---------- Data under study

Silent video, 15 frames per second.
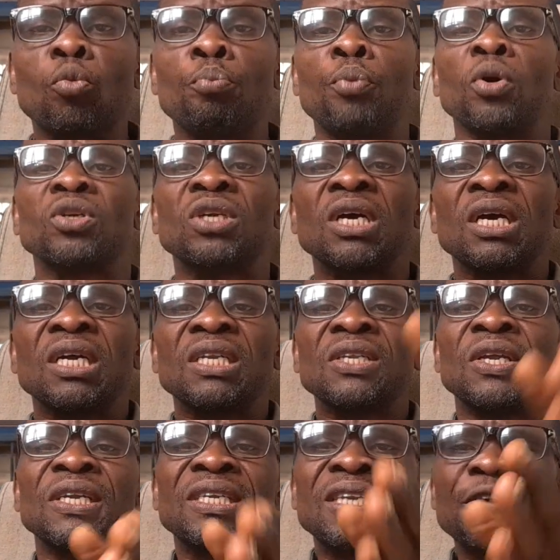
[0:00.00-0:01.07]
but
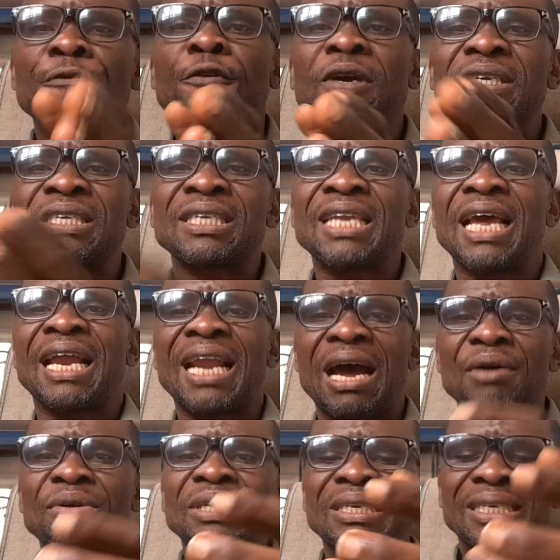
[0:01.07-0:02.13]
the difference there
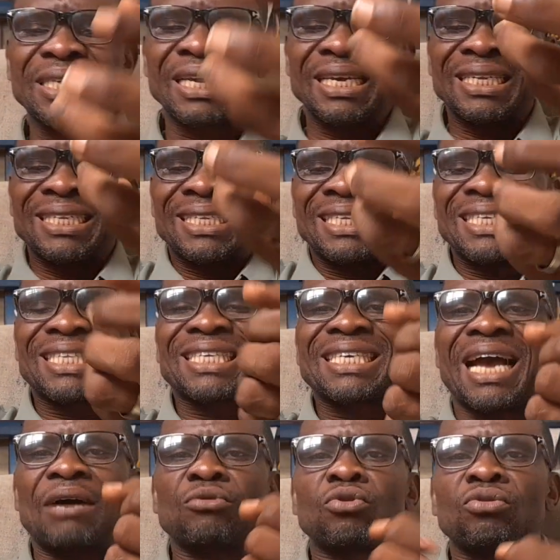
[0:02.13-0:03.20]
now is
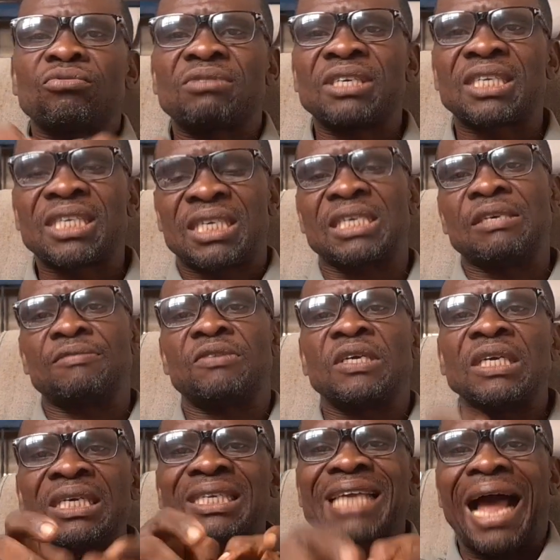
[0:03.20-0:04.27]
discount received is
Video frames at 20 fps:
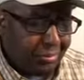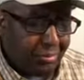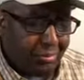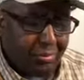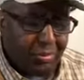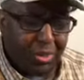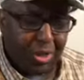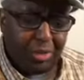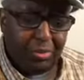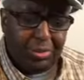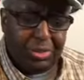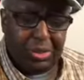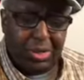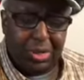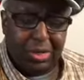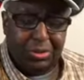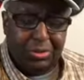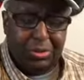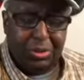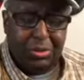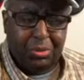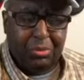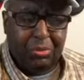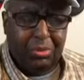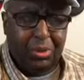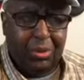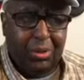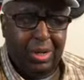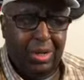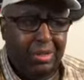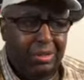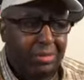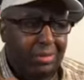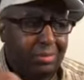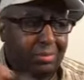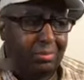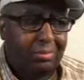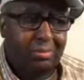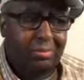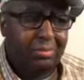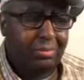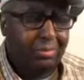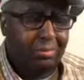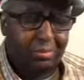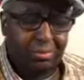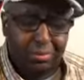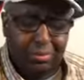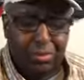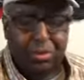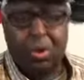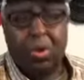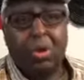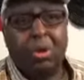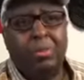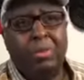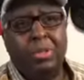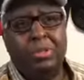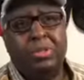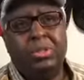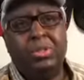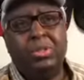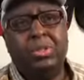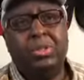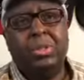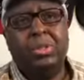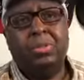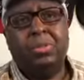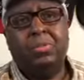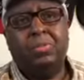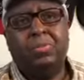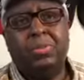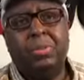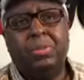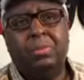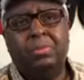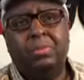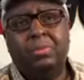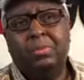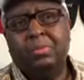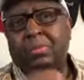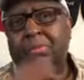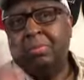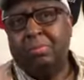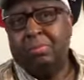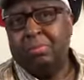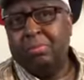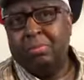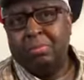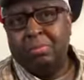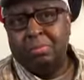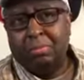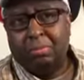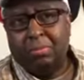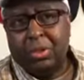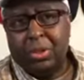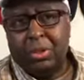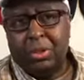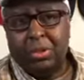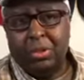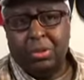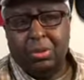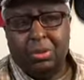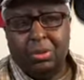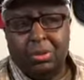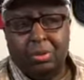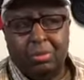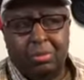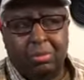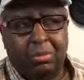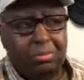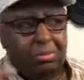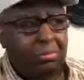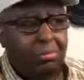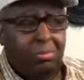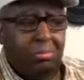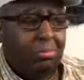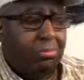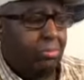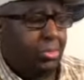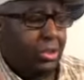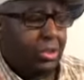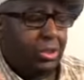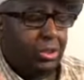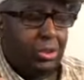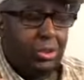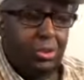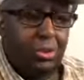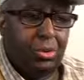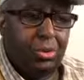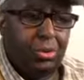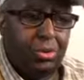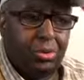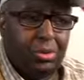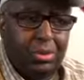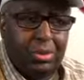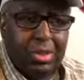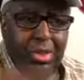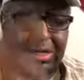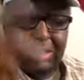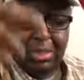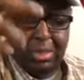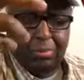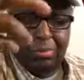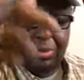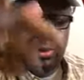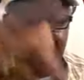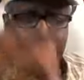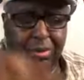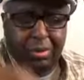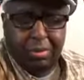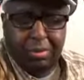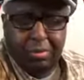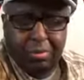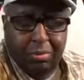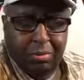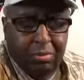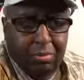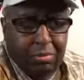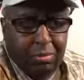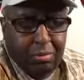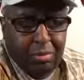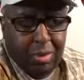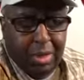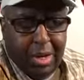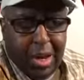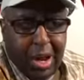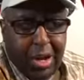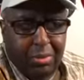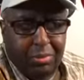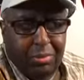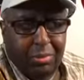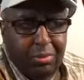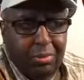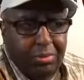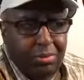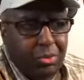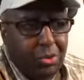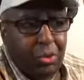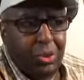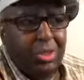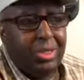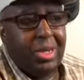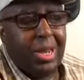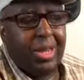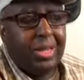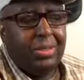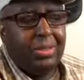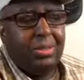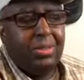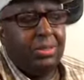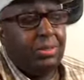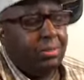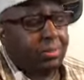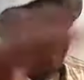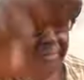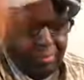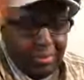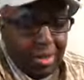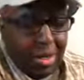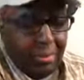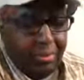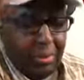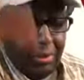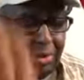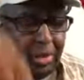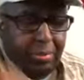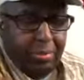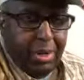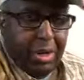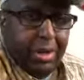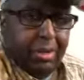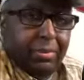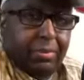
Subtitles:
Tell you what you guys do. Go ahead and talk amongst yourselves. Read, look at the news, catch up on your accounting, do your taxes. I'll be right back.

--------------------

Instructions to follow:
Since the copy should hold text only, set down each record exactly and leave the pictures out.

Your solution:
Silent video, 15 frames per second.
[0:00.00-0:01.07]
but
[0:01.07-0:02.13]
the difference there
[0:02.13-0:03.20]
now is
[0:03.20-0:04.27]
discount received is
Video frames at 20 fps:
Subtitles:
Tell you what you guys do. Go ahead and talk amongst yourselves. Read, look at the news, catch up on your accounting, do your taxes. I'll be right back.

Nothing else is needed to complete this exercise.